Problem description: Return each line of the listing exactly, though without its images.

Material provided:
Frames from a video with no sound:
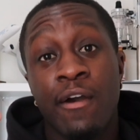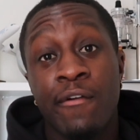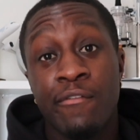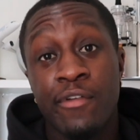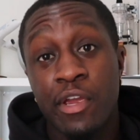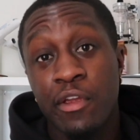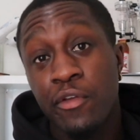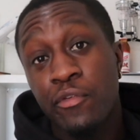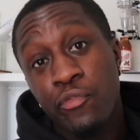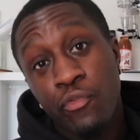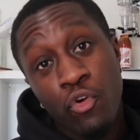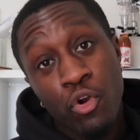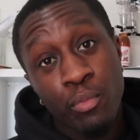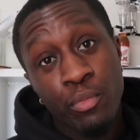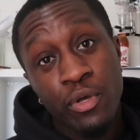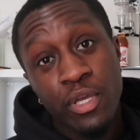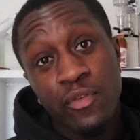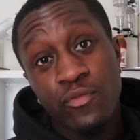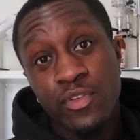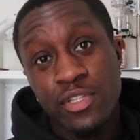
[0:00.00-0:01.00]
a very
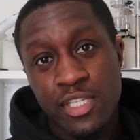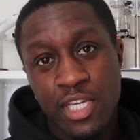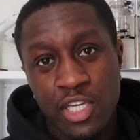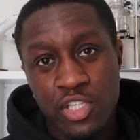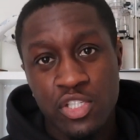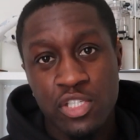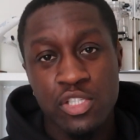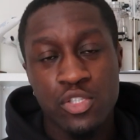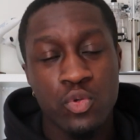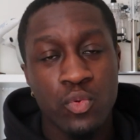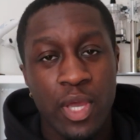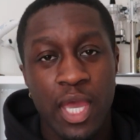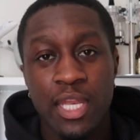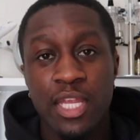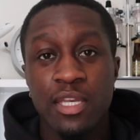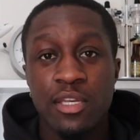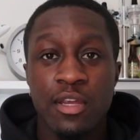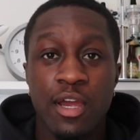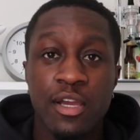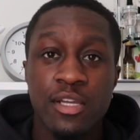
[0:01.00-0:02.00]
formal invitation to
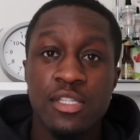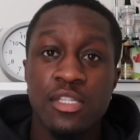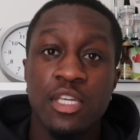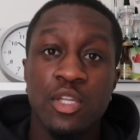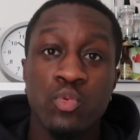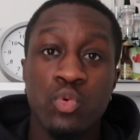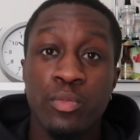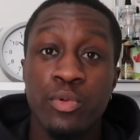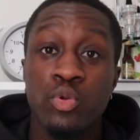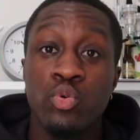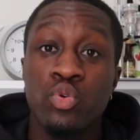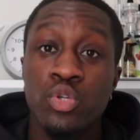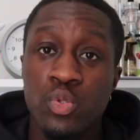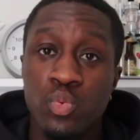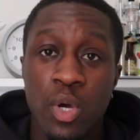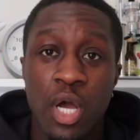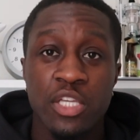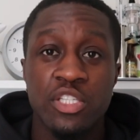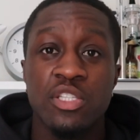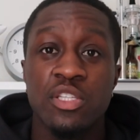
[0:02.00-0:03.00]
any dark-skinned woman who is
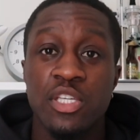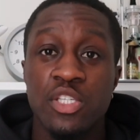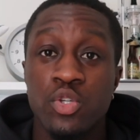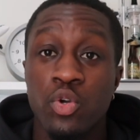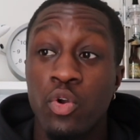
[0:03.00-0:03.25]
watching this,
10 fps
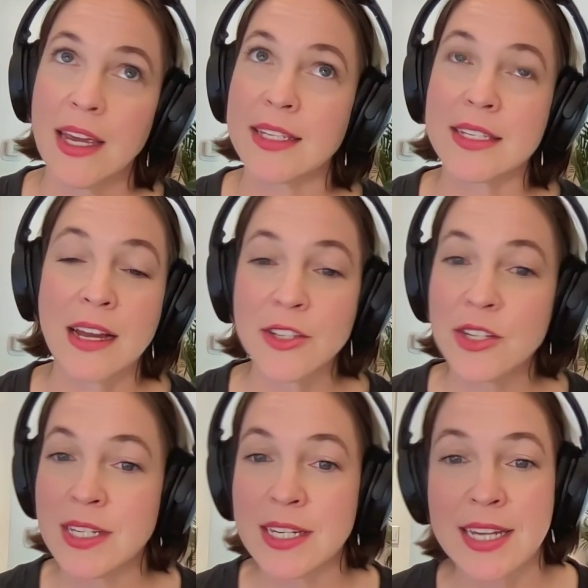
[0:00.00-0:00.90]
it's not
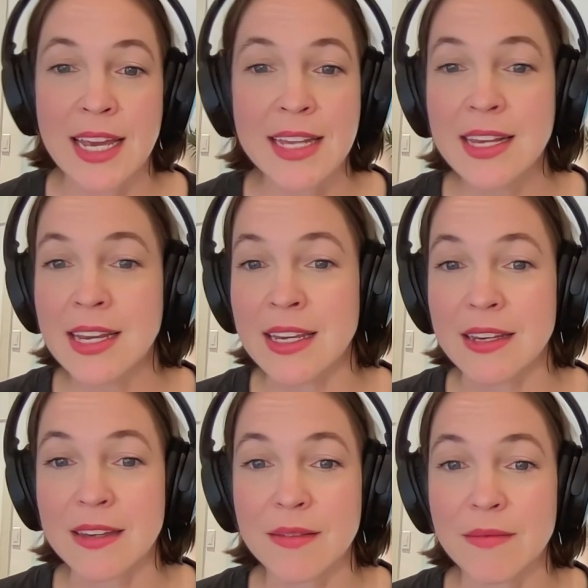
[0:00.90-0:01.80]
just a
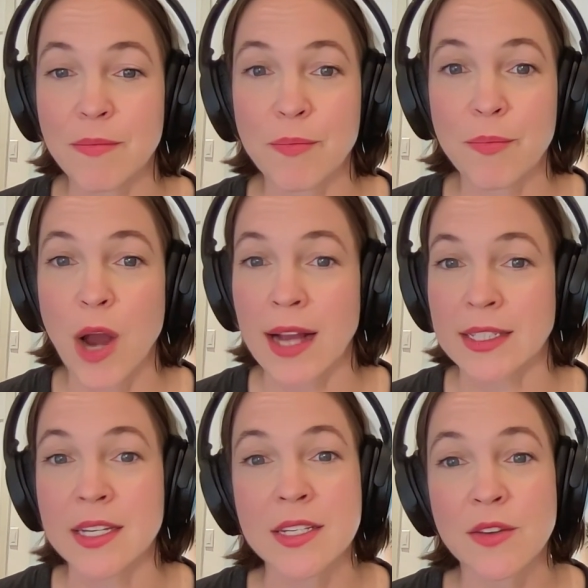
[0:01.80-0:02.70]
daily
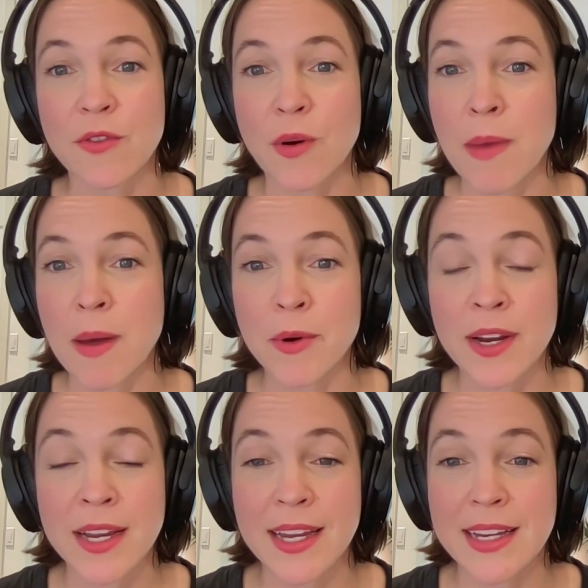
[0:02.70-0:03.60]
practice of
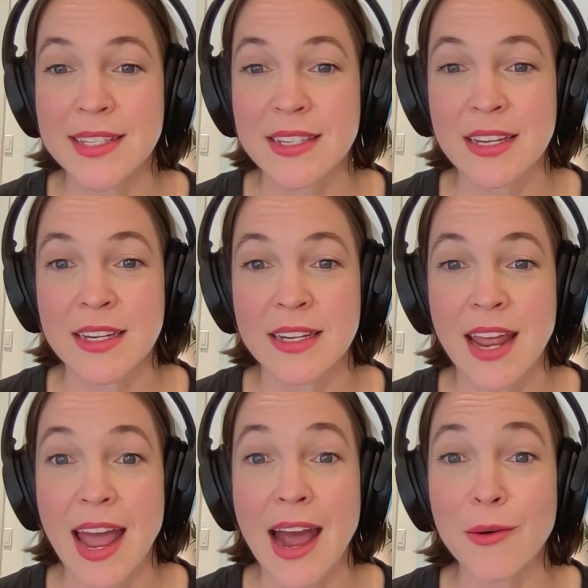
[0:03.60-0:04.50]
remembering, it's an
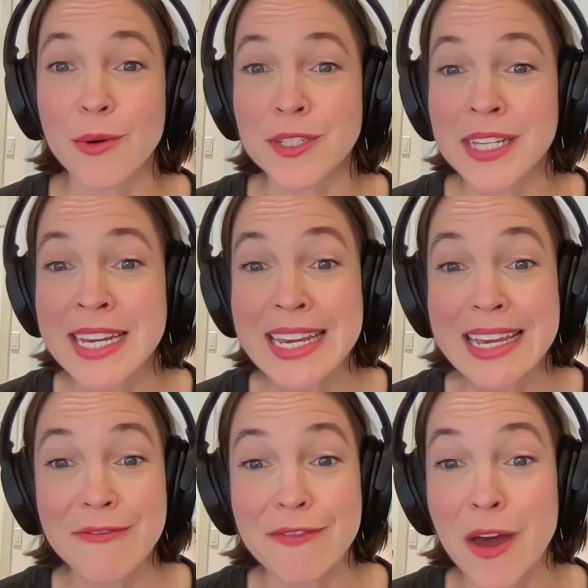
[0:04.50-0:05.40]
hourly,
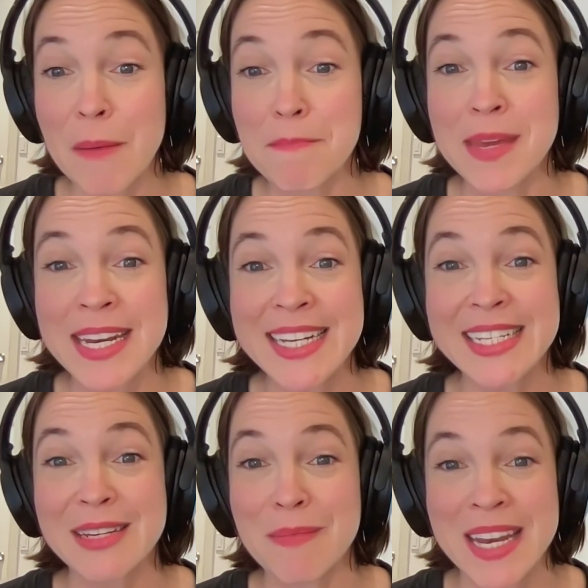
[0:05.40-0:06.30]
if not minute
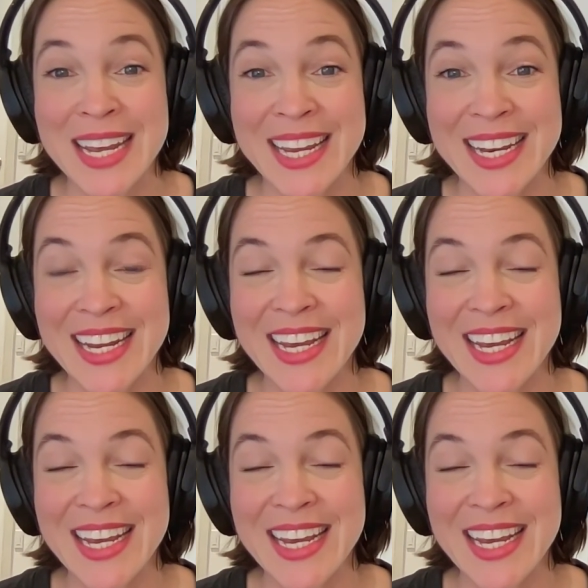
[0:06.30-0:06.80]
to minute,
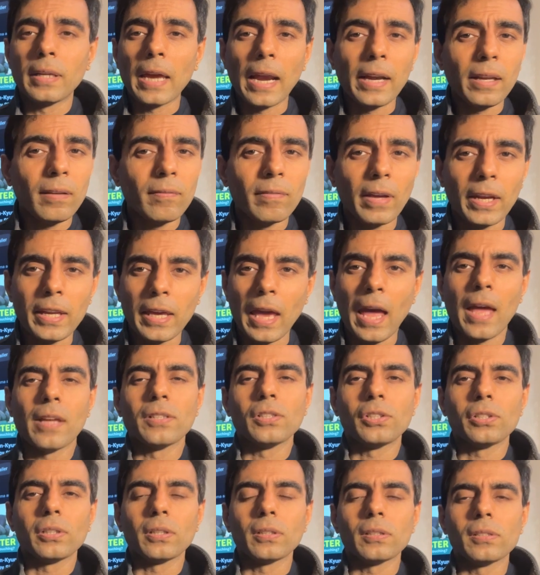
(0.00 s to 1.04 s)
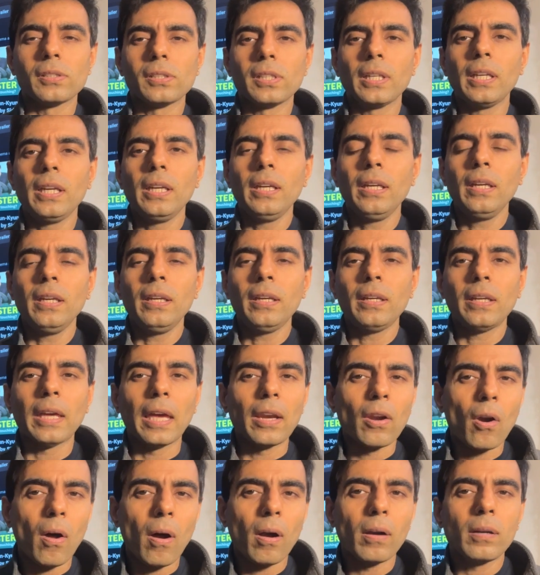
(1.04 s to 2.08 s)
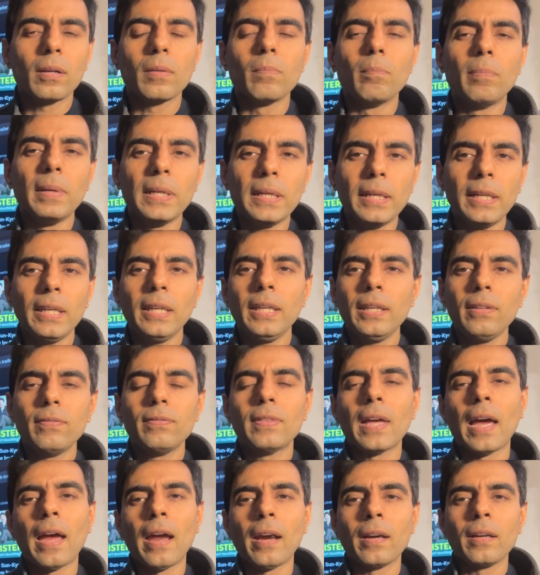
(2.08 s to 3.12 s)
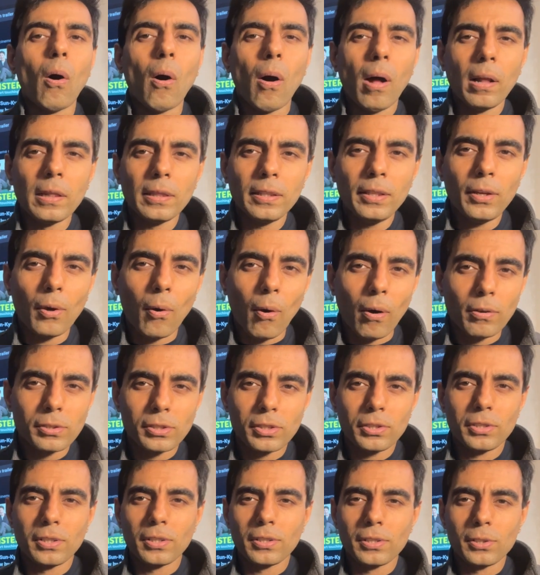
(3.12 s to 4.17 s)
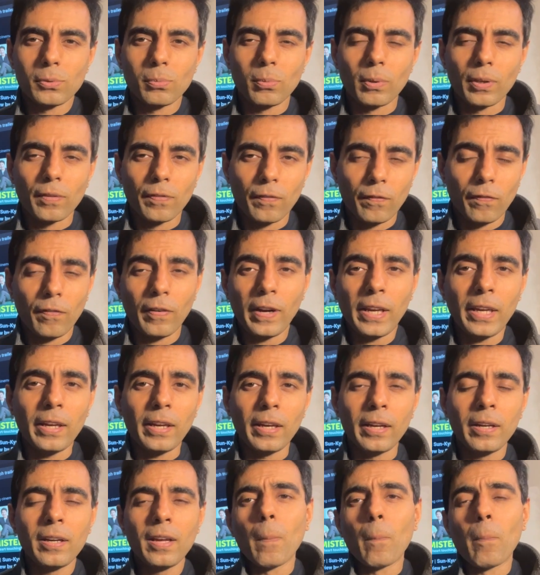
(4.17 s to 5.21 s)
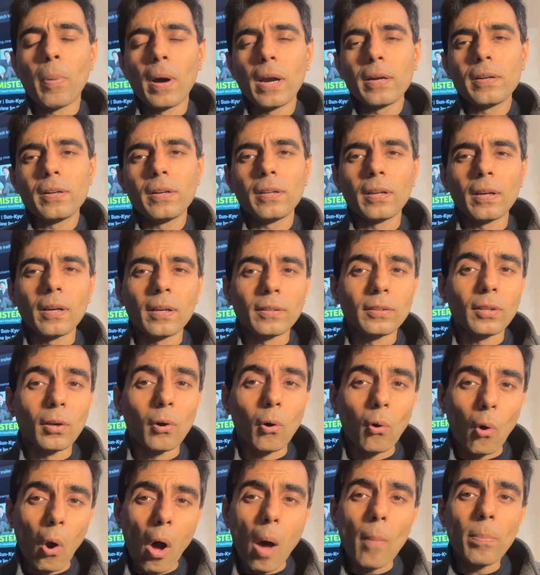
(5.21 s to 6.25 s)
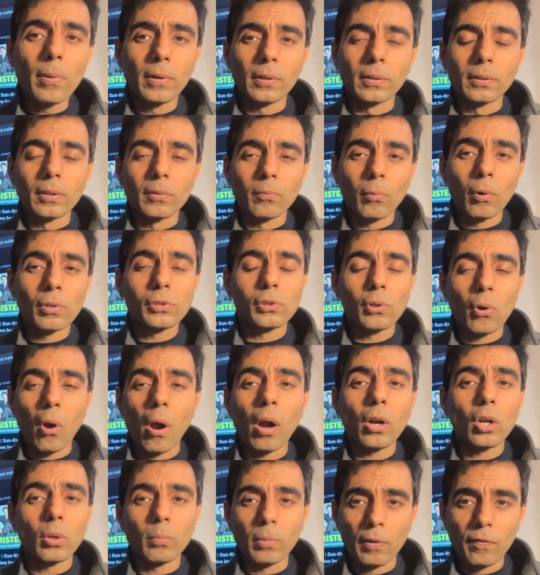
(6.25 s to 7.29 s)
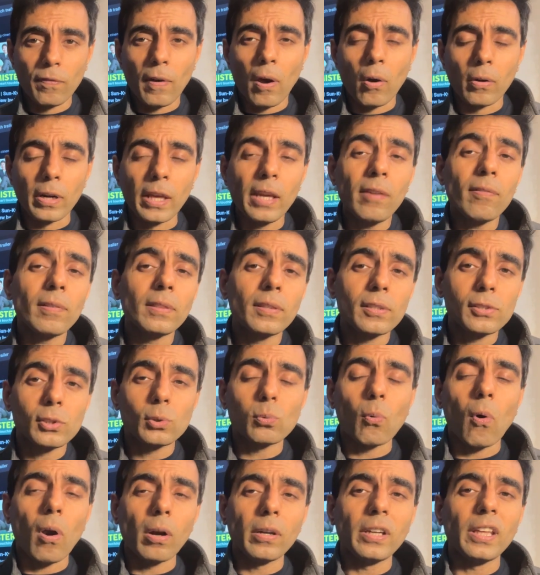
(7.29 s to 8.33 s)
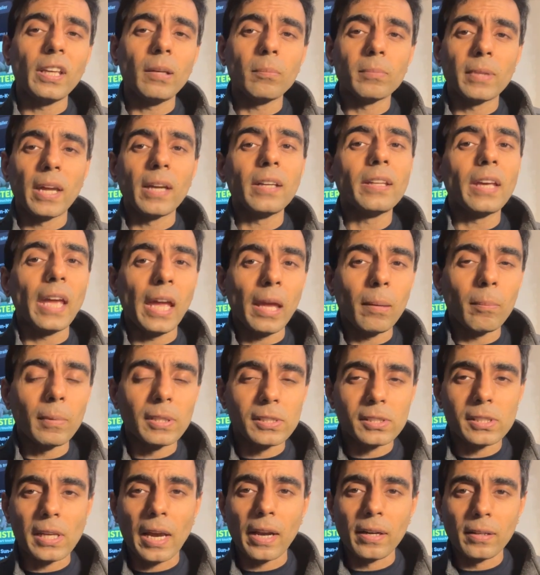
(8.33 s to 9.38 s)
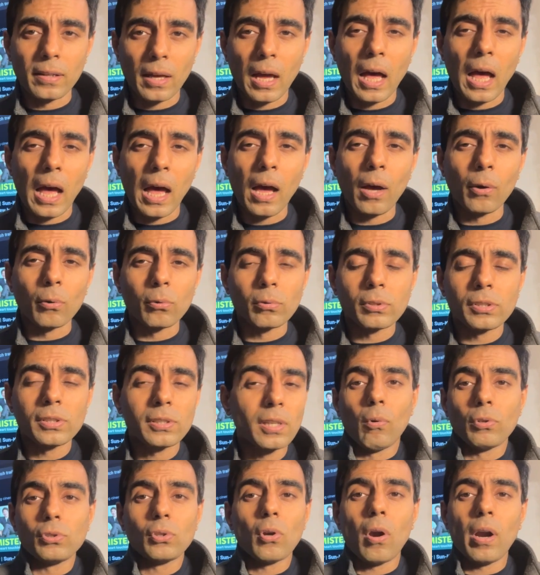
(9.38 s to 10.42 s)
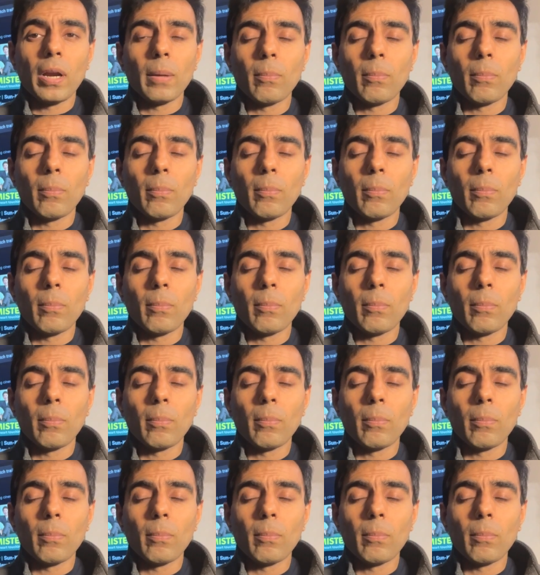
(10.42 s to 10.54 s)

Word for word: getting very anxious. He cannot believe that all the hostages were freed, but uh, the robber was not to be found. Even the SWAT team that came inside the house was not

Written response:
Frames from a video with no sound:
[0:00.00-0:01.00]
a very
[0:01.00-0:02.00]
formal invitation to
[0:02.00-0:03.00]
any dark-skinned woman who is
[0:03.00-0:03.25]
watching this,
10 fps
[0:00.00-0:00.90]
it's not
[0:00.90-0:01.80]
just a
[0:01.80-0:02.70]
daily
[0:02.70-0:03.60]
practice of
[0:03.60-0:04.50]
remembering, it's an
[0:04.50-0:05.40]
hourly,
[0:05.40-0:06.30]
if not minute
[0:06.30-0:06.80]
to minute,
(0.00 s to 1.04 s)
(1.04 s to 2.08 s)
(2.08 s to 3.12 s)
(3.12 s to 4.17 s)
(4.17 s to 5.21 s)
(5.21 s to 6.25 s)
(6.25 s to 7.29 s)
(7.29 s to 8.33 s)
(8.33 s to 9.38 s)
(9.38 s to 10.42 s)
(10.42 s to 10.54 s)

Word for word: getting very anxious. He cannot believe that all the hostages were freed, but uh, the robber was not to be found. Even the SWAT team that came inside the house was not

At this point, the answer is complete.